**Directions for this task**
Each entry should be returned exactly as written, with no pictures carried over.

Collected data
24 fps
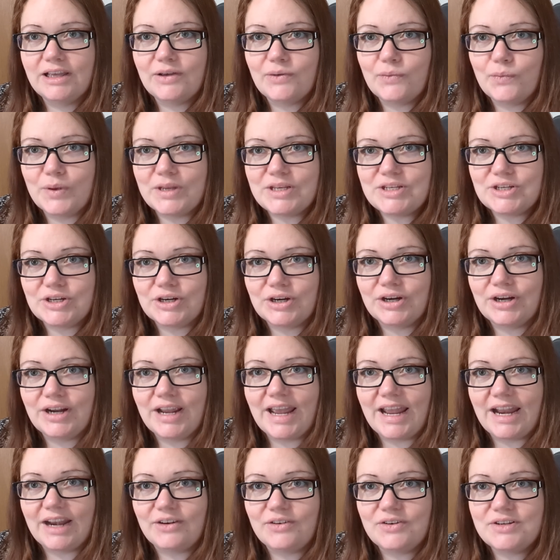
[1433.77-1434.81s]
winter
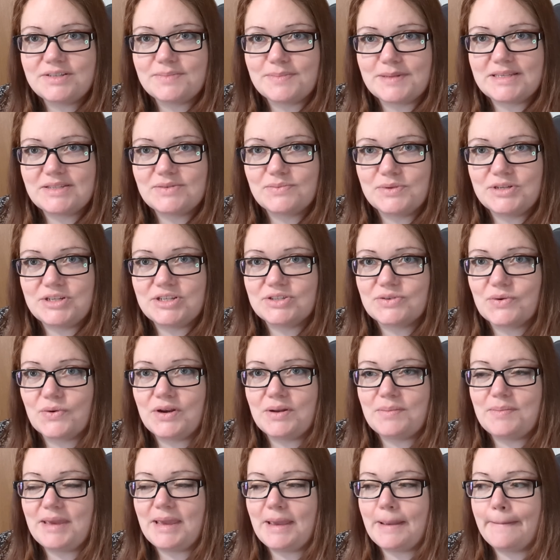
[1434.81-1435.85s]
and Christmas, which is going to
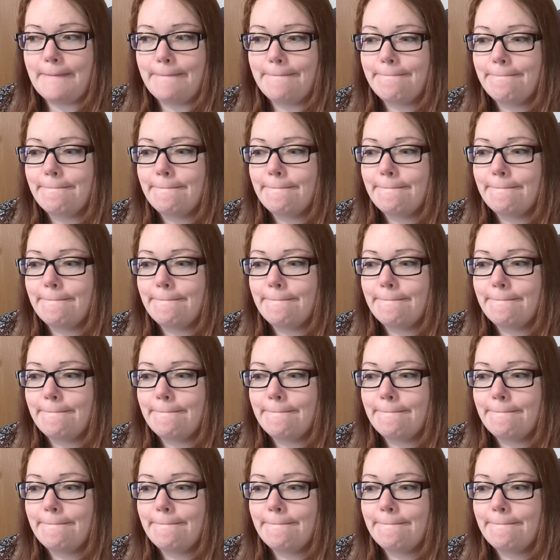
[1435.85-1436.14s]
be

**Exercise answer**
24 fps
[1433.77-1434.81s]
winter
[1434.81-1435.85s]
and Christmas, which is going to
[1435.85-1436.14s]
be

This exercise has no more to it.